Moxie Marlinspike a Oakland, in California, 2016. (Brian Flaherty, The New York T​imes/Contrasto)

Tutte insieme Microsoft, Apple, Alphabet, Amazon e Facebook avevano, alla fine del 2020, una capitalizzazione di mercato di 7.500 miliardi di dollari. Se fossero un paese, il loro prodotto interno lordo sarebbe il doppio di quello tedesco, quasi quattro volte quello italiano, e sarebbe inferiore solo al pil di Stati Uniti e Cina. Con il valore di queste aziende è cresciuto anche il loro ruolo nelle vite di miliardi di persone. Ma non è stato sempre così, perché la loro storia è relativamente recente.

Google è stata quotata in borsa nel 2005. Nel 1997 la Apple era sull’orlo del fallimento. Il primo anno in cui Amazon ha realizzato dei profitti è stato il 2001. Facebook è nata nel 2004. Le tecnologie che usiamo oggi sono il risultato di un percorso accidentato e in parte casuale nato dall’incontro, negli anni sessanta, di tre gruppi molto diversi tra loro: militari, professori universitari e hippy.
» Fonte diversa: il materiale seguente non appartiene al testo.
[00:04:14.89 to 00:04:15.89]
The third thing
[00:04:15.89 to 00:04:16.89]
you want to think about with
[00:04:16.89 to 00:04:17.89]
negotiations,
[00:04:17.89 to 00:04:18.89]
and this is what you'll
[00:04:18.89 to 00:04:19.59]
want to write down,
Nel saggio La valle oscura, pubblicato in Italia da Adelphi, Anna Wiener ha raccontato l’evoluzione recente della Silicon valley e l’inizio della fine di quello che molti hanno considerato un sogno. Per scrivere l’articolo che pubblichiamo in copertina ha incontrato più volte Moxie Marlinspike, il fondatore di Signal, un’app di messaggi diventata popolare per la sua attenzione alla privacy. “Tutti dovremmo avere qualcosa da nascondere”, dice Marlinspike echeggiando le parole di Edward Snowden: “Sostenere che non si è interessati alla privacy perché non si ha nulla da nascondere è come affermare che non si è interessati alla libertà di espressione perché non si ha nulla da dire”.
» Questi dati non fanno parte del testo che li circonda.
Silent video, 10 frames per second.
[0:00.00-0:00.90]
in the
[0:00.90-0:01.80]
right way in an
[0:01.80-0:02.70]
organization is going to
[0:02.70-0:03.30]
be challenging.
Ma la privacy non è l’unica ragione per cui Signal merita attenzione. L’altra è che si tratta di una società non profit, che non può essere comprata da altre aziende, non va in borsa e deve reinvestire gli utili. Una rivoluzione per la Silicon valley. E se è vero che la California è stata spesso il laboratorio del cambiamento americano, c’è da sperare che il successo di Signal sia l’inizio di una nuova trasformazione.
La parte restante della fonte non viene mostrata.